▶ _Assigned task_
Transcribe exactly the lines that fall between the one holding "[00:03:56.44 to 00:03:57.44]" and the one holding "Transcript, with fillers: European", inclusive, from the entries below.

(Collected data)

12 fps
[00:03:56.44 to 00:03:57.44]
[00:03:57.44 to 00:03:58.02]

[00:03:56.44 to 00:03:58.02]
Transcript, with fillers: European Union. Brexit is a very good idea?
* * *
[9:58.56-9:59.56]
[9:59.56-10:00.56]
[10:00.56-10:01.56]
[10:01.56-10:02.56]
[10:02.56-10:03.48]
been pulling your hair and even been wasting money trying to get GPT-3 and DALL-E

▶ _Answer for this exercise_
[00:03:56.44 to 00:03:57.44]
[00:03:57.44 to 00:03:58.02]

[00:03:56.44 to 00:03:58.02]
Transcript, with fillers: European Union. Brexit is a very good idea?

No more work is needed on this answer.